Jean-Luc Mélenchon participera-t-il ou non à ce débat? Si le fondateur du Parti de gauche a d’abord écrit exclure "en toute hypothèse" de se rendre sur le plateau de France 2, il n’est finalement pas question de boycott, selon nos informations. Contactée par BFMTV.com mardi soir, sa conseillère presse nuance:

"Il a contesté le principe de ce débat, qu’il juge arriver trop tard, à deux jours de la fin de campagne. Macron a embrayé sur notre position, d’ailleurs. S’il se passe quoi que ce soit, il n’y aucun moyen pour le candidat de revenir dessus. Mais il n’a pas dit qu’il n’irait pas.
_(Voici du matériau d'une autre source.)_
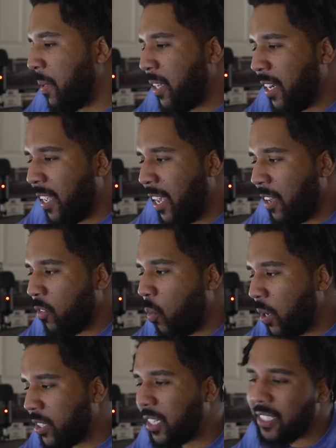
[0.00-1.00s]
But then again,
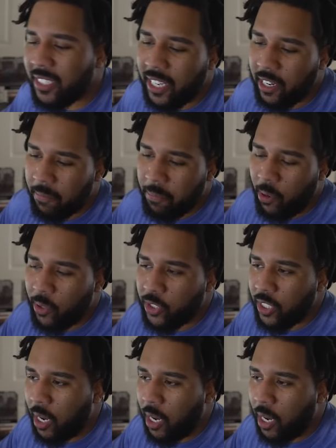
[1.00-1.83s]
once I see it in person,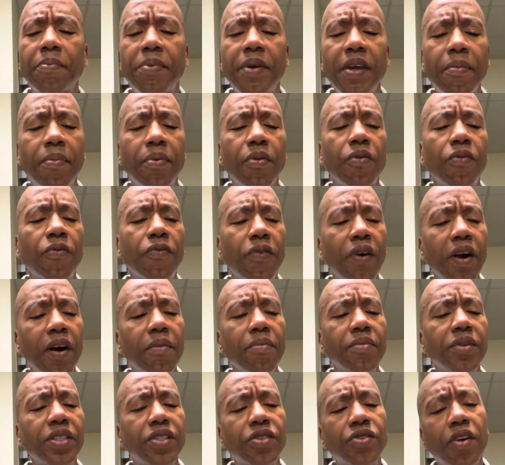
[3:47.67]
people
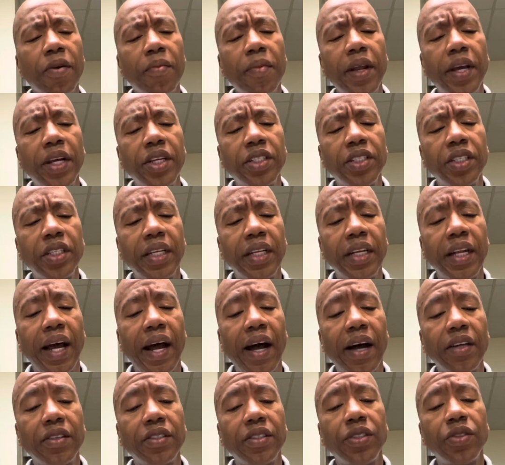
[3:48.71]
from discrimination in
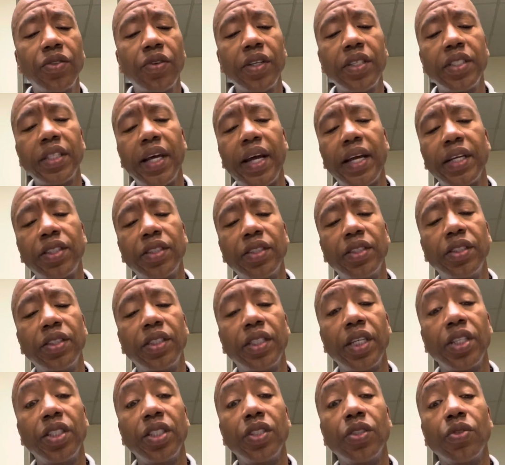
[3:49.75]
housing transactions
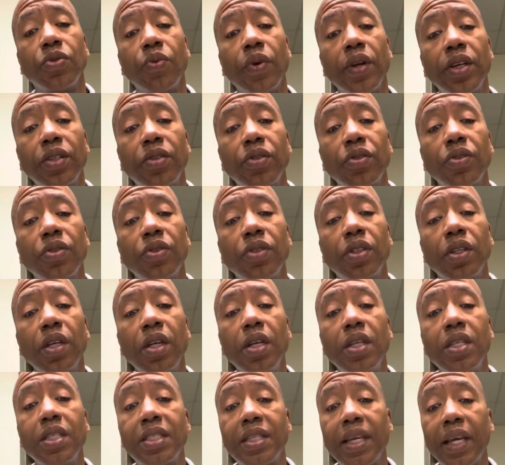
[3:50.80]
such as rentals,
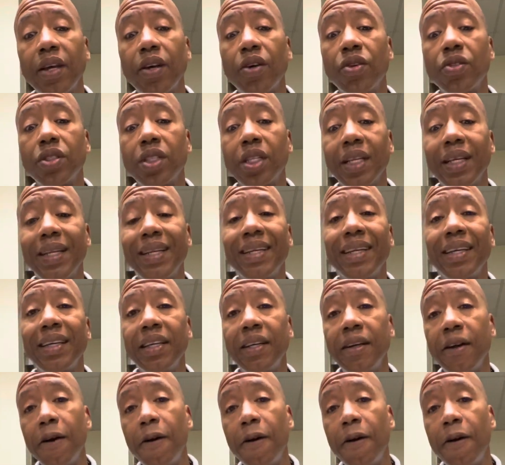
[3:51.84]
sales, lending,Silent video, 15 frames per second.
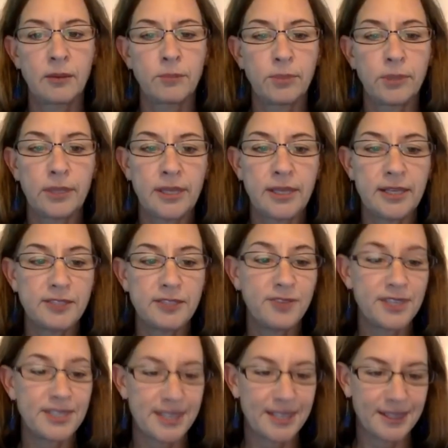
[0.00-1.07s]
Please
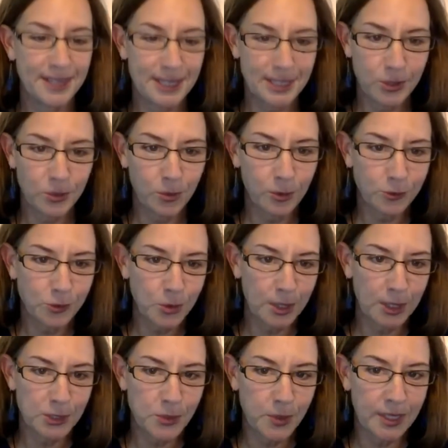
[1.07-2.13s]
visit
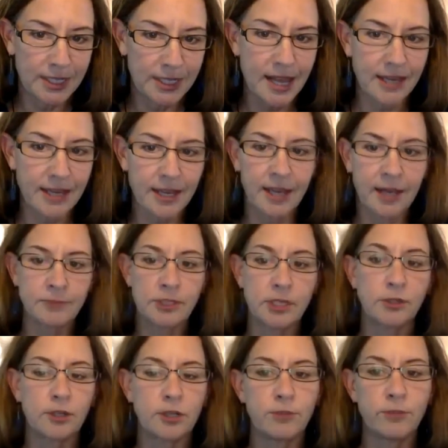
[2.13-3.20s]
lisawolf2020.com to
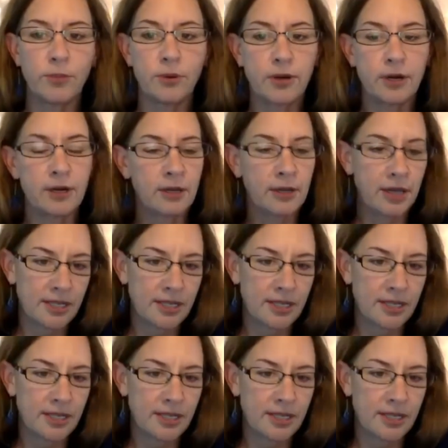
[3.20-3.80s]
learn moreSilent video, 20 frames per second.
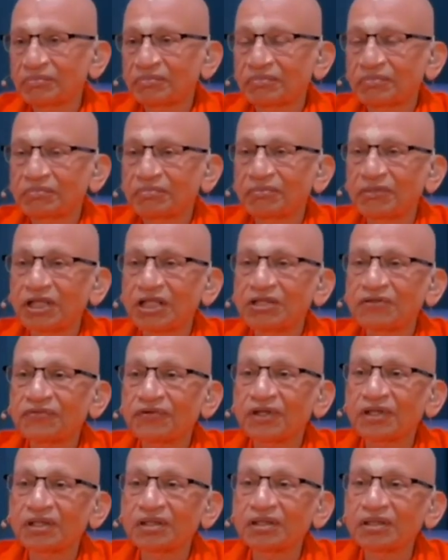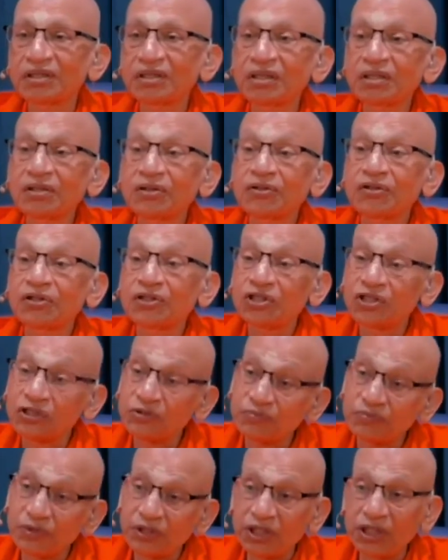but as far as the
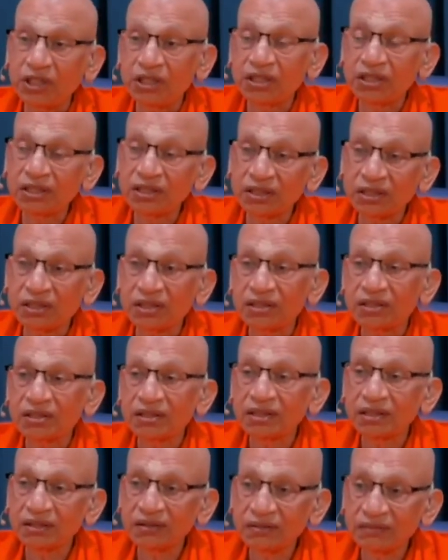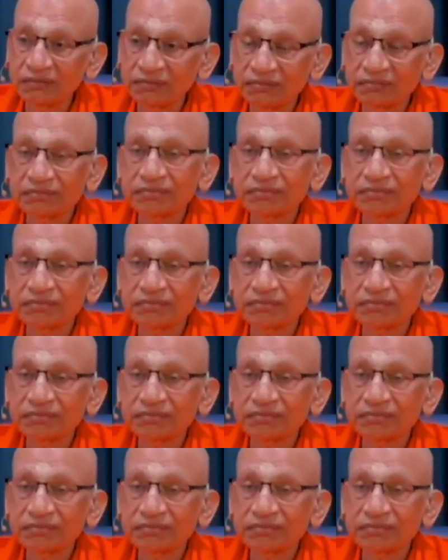spirit is concerned,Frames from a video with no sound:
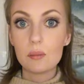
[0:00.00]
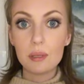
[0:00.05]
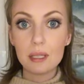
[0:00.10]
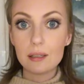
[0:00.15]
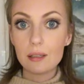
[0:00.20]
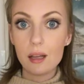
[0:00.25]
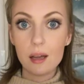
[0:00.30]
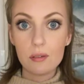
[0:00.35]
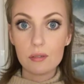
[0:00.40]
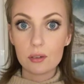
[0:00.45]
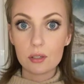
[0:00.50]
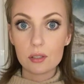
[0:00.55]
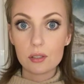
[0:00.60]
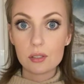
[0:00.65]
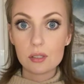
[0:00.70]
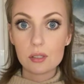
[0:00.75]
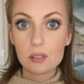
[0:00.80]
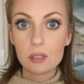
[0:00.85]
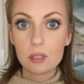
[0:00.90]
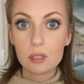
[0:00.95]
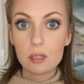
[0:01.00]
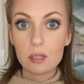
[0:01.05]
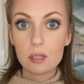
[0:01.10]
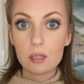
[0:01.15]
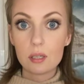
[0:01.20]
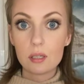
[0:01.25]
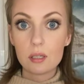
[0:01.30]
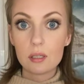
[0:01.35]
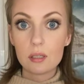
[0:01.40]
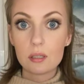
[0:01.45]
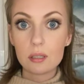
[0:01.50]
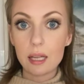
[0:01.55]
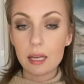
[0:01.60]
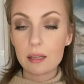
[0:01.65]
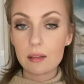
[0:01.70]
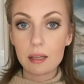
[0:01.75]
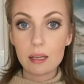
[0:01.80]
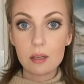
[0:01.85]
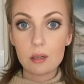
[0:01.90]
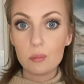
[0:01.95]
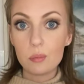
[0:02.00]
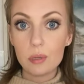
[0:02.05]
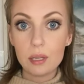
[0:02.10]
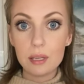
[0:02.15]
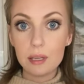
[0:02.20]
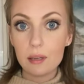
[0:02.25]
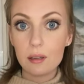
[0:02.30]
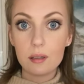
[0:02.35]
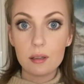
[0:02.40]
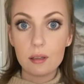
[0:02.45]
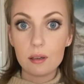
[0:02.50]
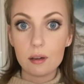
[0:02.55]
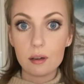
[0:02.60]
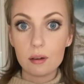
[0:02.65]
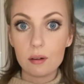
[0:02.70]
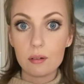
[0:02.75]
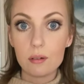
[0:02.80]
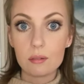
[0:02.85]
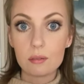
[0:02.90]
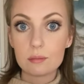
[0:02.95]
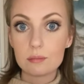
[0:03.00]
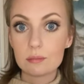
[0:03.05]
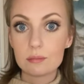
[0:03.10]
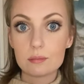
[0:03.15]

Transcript: be lovers. Like they could be, you know,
Il a juste dit qu’il ne voulait pas que le débat ait lieu après le 17 avril".

Il s’agirait donc plus d’un ultimatum que d’un refus définitif de la part de Jean-Luc Mélenchon. Malheureusement pour lui, France 2 a l’air bien décidée à ne pas modifier son agenda. Quitte à se passer du quatrième homme dans les sondages.

Un bon premier débat

Dans l’entourage de Jean-Luc Mélenchon, on semble toutefois prêt à faire une croix sur ce dernier débat. Sa conseillère nous explique:

"Certes, ce genre d’émission fait de l’audience. Mais notre objectif, c’est d’abord de parler aux abstentionnistes, aux quartiers populaires, aux personnes oubliées qui, de toute façon, ne regardent pas ces programmes".

Le porte-parole de La France insoumise n’avait pourtant pas eu à se plaindre de la première confrontation télévisée de la campagne, sur TF1, lors de laquelle il avait livré une prestation saluée. Coïncidence? Il avait ensuite doublé Benoît Hamon dans les sondages.

Le deuxième débat de la campagne et le premier à réunir l'ensemble des candidats à la présidentielle sera, lui, organisé par BFMTV et Cnews le 4 avril.